#### What is required:
Exactly as written, please set down all of the entries again, with no pictures.

#### Stored data:
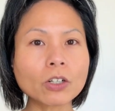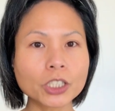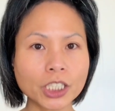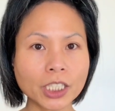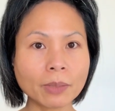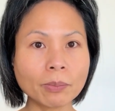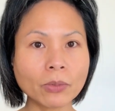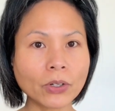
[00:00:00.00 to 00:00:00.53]

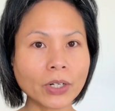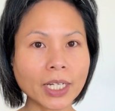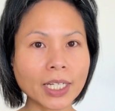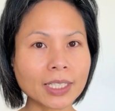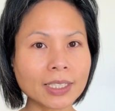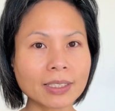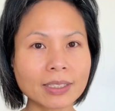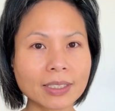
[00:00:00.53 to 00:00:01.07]
shimmering
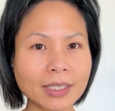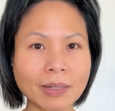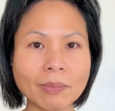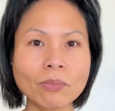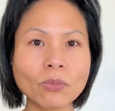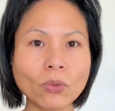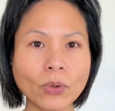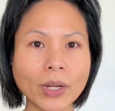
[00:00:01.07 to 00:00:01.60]
in
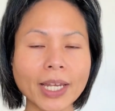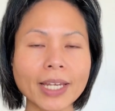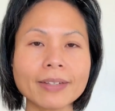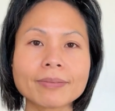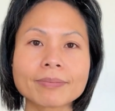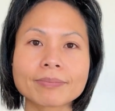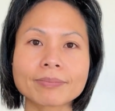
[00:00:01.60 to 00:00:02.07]
some way.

#### Answer:
[00:00:00.00 to 00:00:00.53]

[00:00:00.53 to 00:00:01.07]
shimmering
[00:00:01.07 to 00:00:01.60]
in
[00:00:01.60 to 00:00:02.07]
some way.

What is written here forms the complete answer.